Down to the last line, set down the listing below exactly, apart from its pictures.

Provided material
■ ■ ■ ■

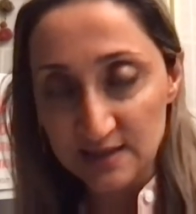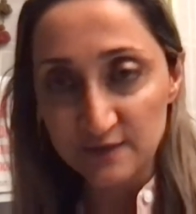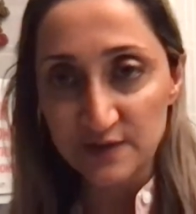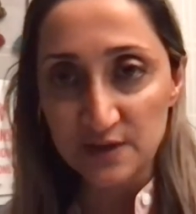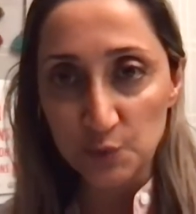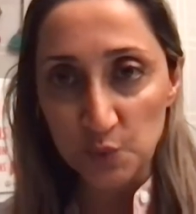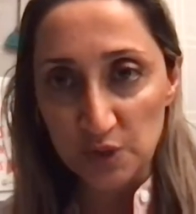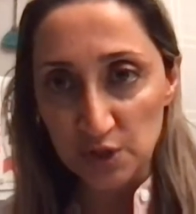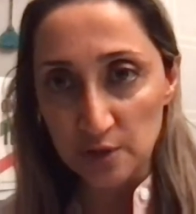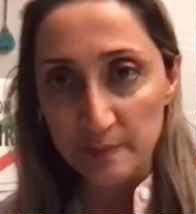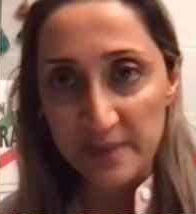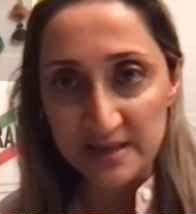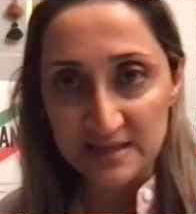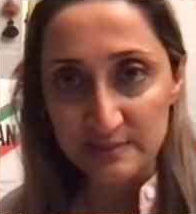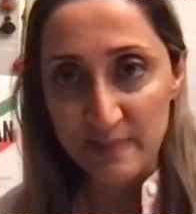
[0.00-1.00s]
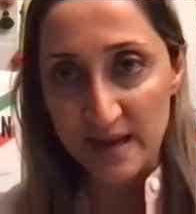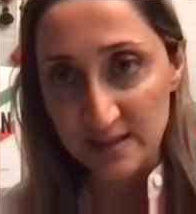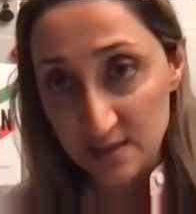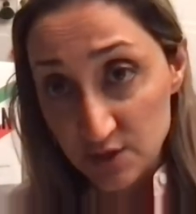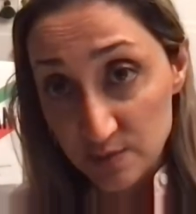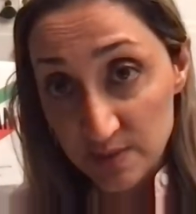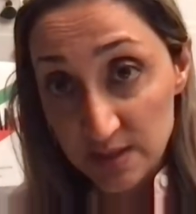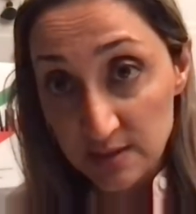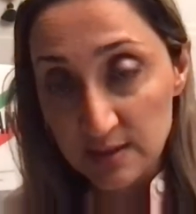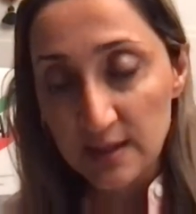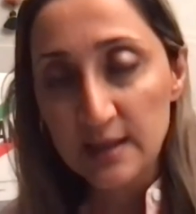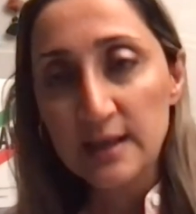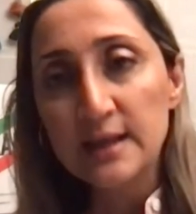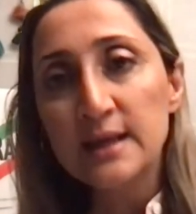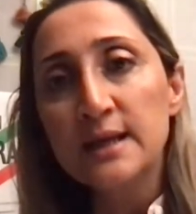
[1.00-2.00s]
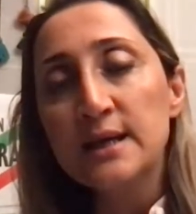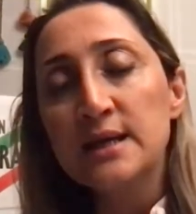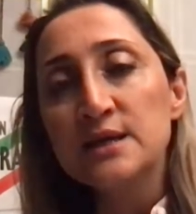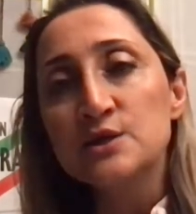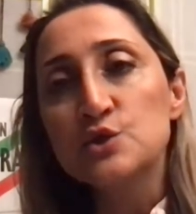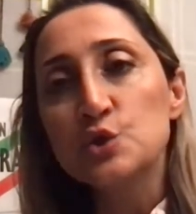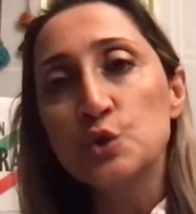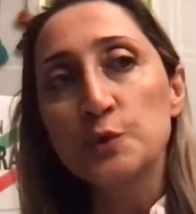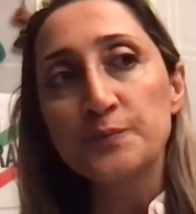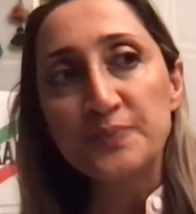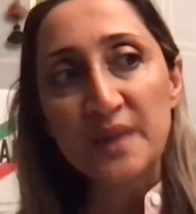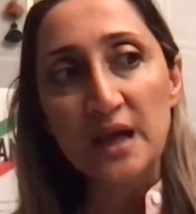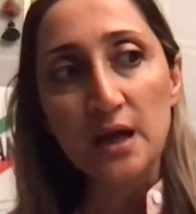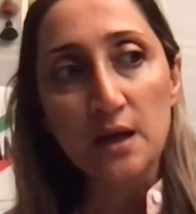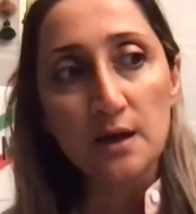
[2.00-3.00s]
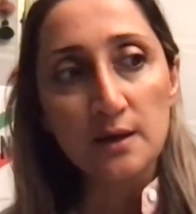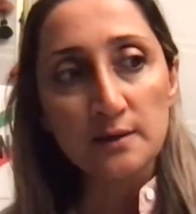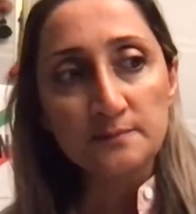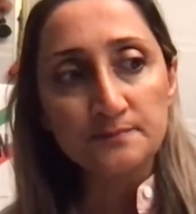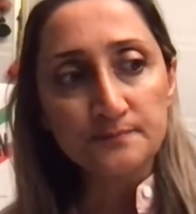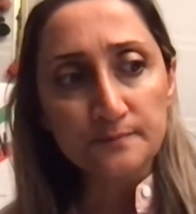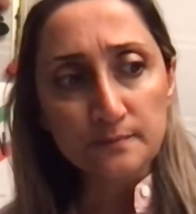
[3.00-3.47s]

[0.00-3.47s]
even with the best management. So um,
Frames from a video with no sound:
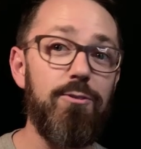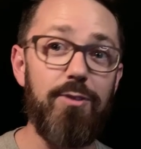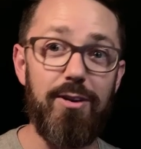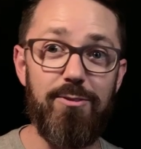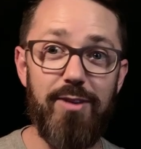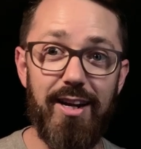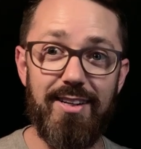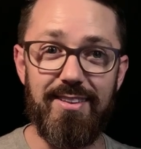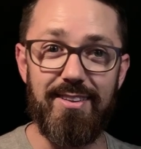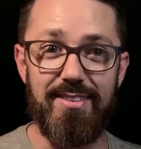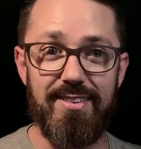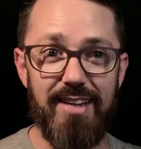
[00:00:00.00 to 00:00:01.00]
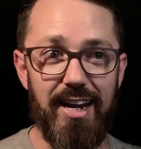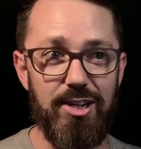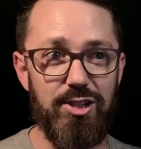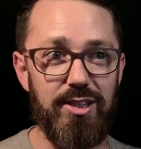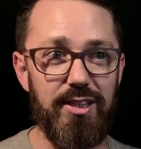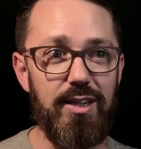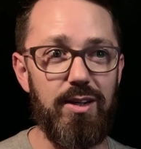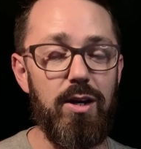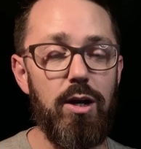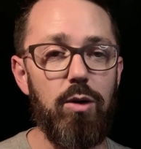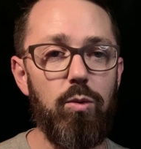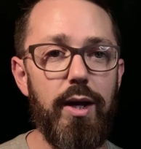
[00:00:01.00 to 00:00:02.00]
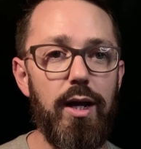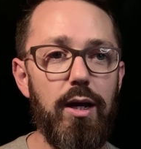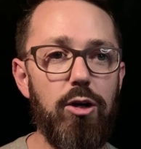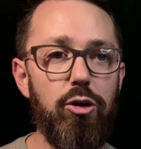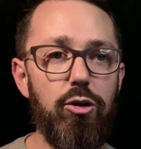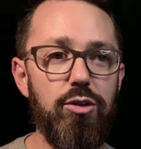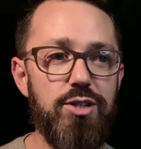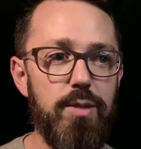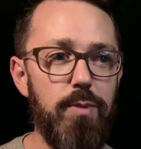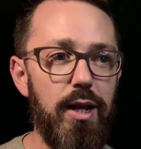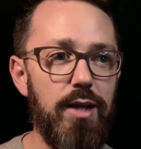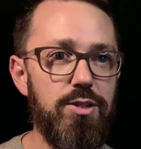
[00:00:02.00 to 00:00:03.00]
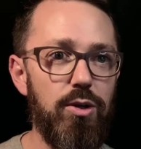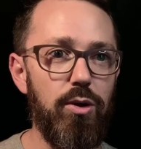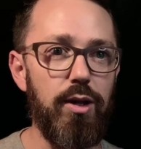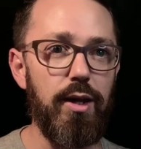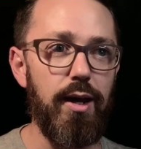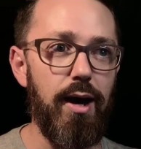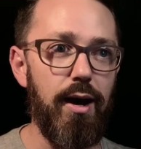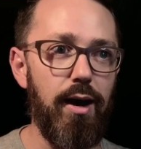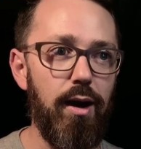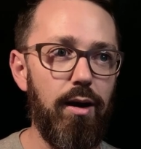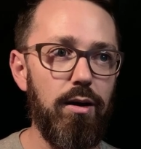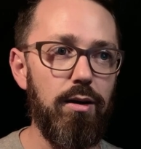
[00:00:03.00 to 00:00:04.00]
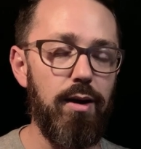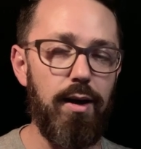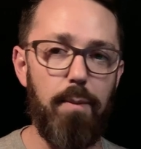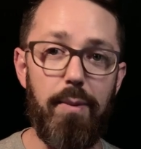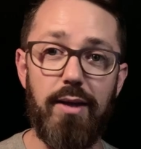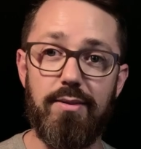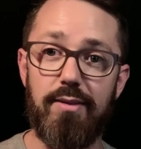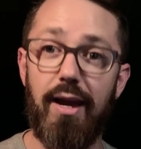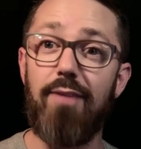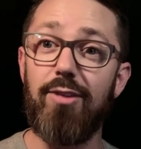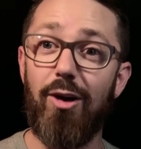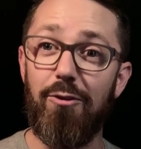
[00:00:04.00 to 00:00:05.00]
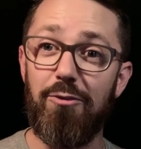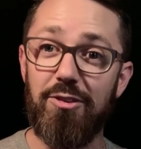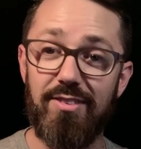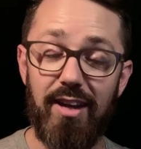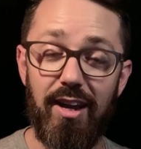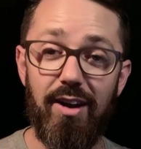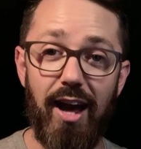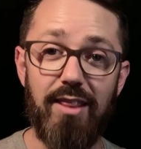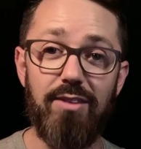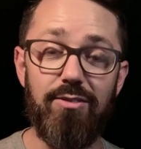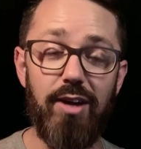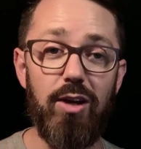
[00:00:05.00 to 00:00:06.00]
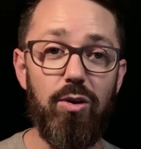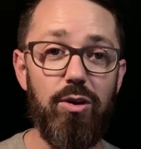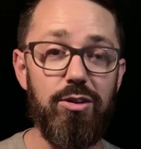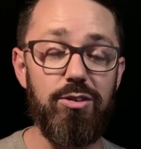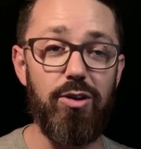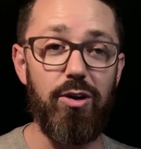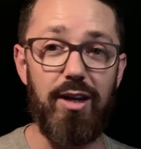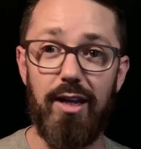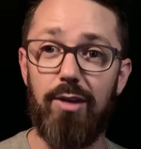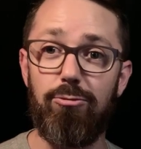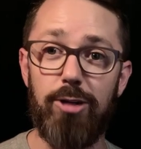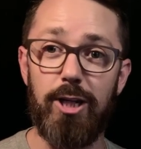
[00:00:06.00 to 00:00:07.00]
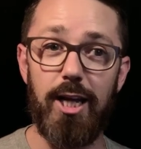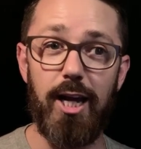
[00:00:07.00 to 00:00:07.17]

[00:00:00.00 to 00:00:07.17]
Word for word: Fun fact, this is actually where Kunos Simulazioni are uh, based. They have an office here at the Vallelunga circuit in real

■ ■ ■ ■

Result below
[0.00-1.00s]
[1.00-2.00s]
[2.00-3.00s]
[3.00-3.47s]

[0.00-3.47s]
even with the best management. So um,
Frames from a video with no sound:
[00:00:00.00 to 00:00:01.00]
[00:00:01.00 to 00:00:02.00]
[00:00:02.00 to 00:00:03.00]
[00:00:03.00 to 00:00:04.00]
[00:00:04.00 to 00:00:05.00]
[00:00:05.00 to 00:00:06.00]
[00:00:06.00 to 00:00:07.00]
[00:00:07.00 to 00:00:07.17]

[00:00:00.00 to 00:00:07.17]
Word for word: Fun fact, this is actually where Kunos Simulazioni are uh, based. They have an office here at the Vallelunga circuit in real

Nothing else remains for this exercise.